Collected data
*** Begin section ***
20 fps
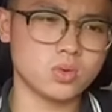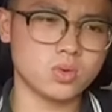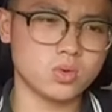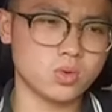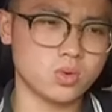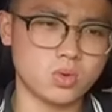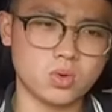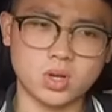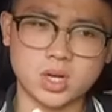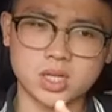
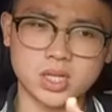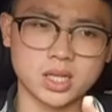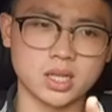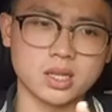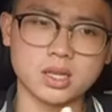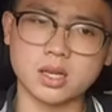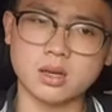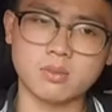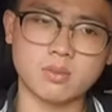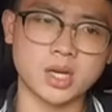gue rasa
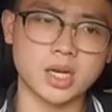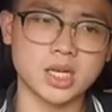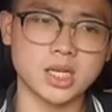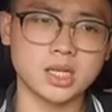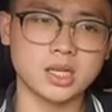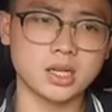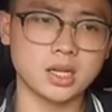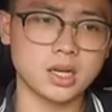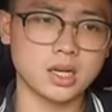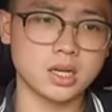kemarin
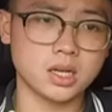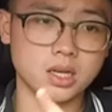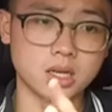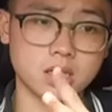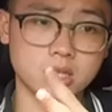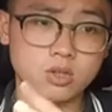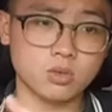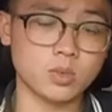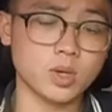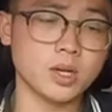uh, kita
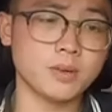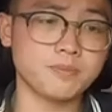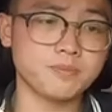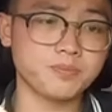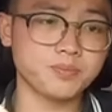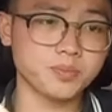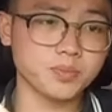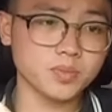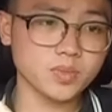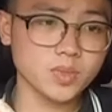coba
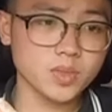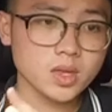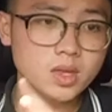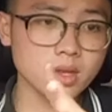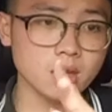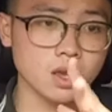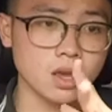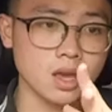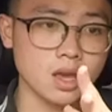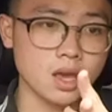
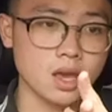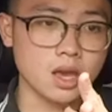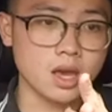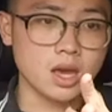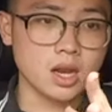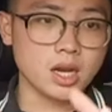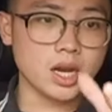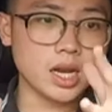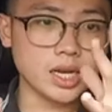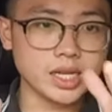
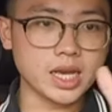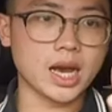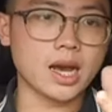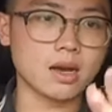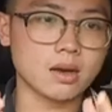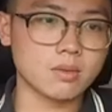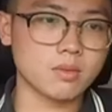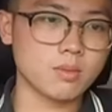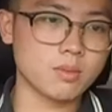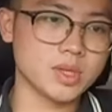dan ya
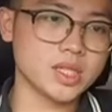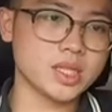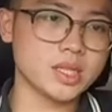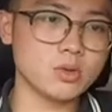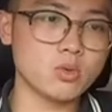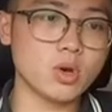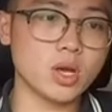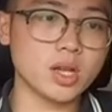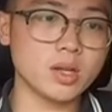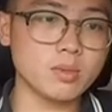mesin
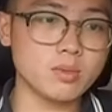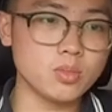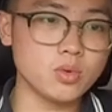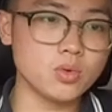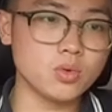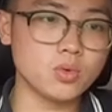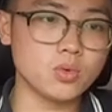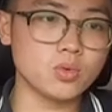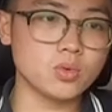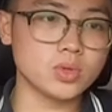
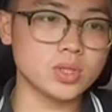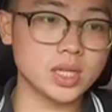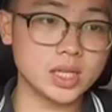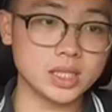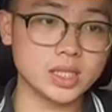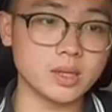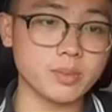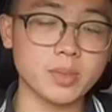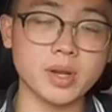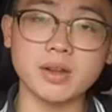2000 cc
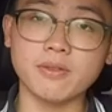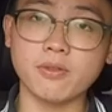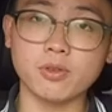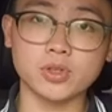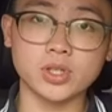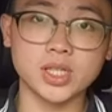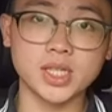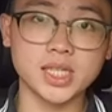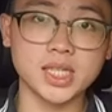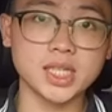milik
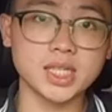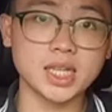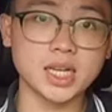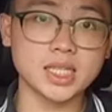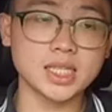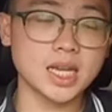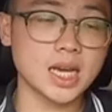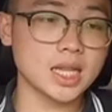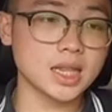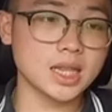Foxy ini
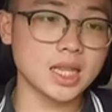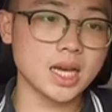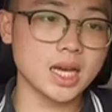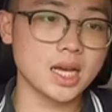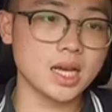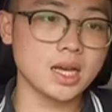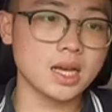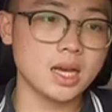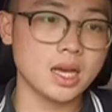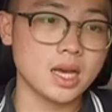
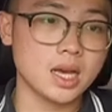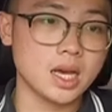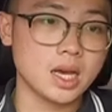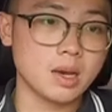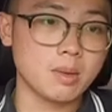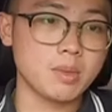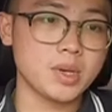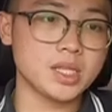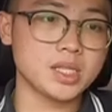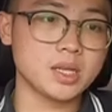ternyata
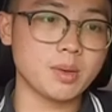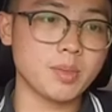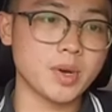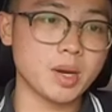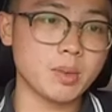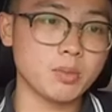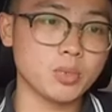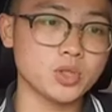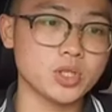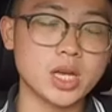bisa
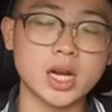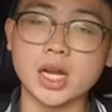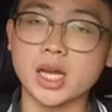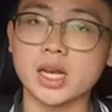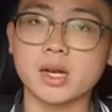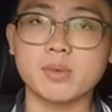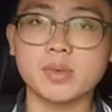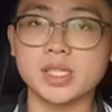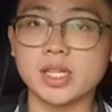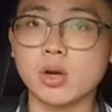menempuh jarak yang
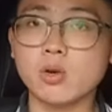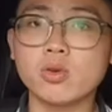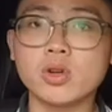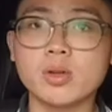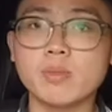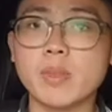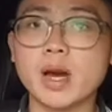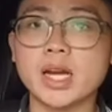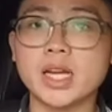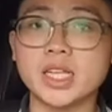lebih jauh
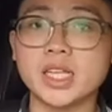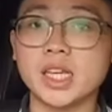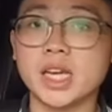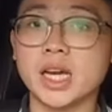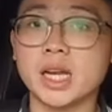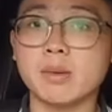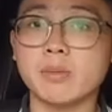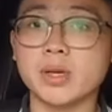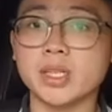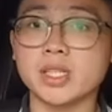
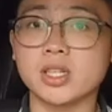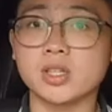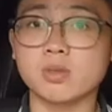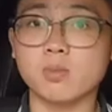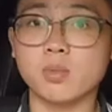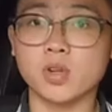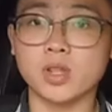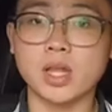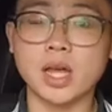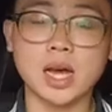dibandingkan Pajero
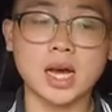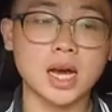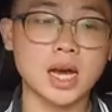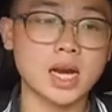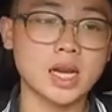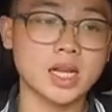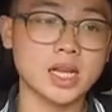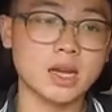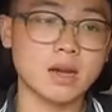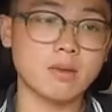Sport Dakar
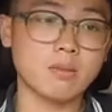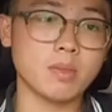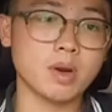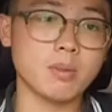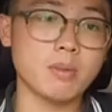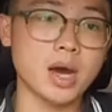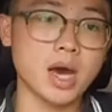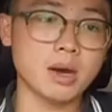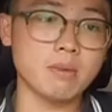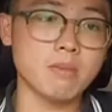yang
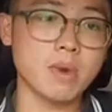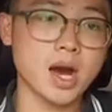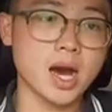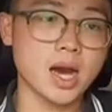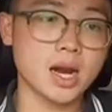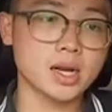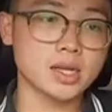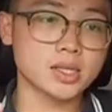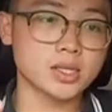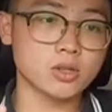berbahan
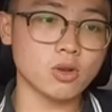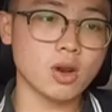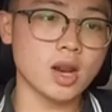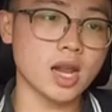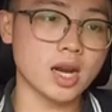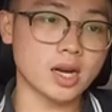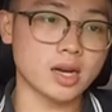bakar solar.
*** End section ***
## Task
Since the copy must contain no pictures, return only the text of the records, exactly as it stands.

## Finished exercise
20 fps
gue rasa
kemarin
uh, kita
coba
dan ya
mesin
2000 cc
milik
Foxy ini
ternyata
bisa
menempuh jarak yang
lebih jauh
dibandingkan Pajero
Sport Dakar
yang
berbahan
bakar solar.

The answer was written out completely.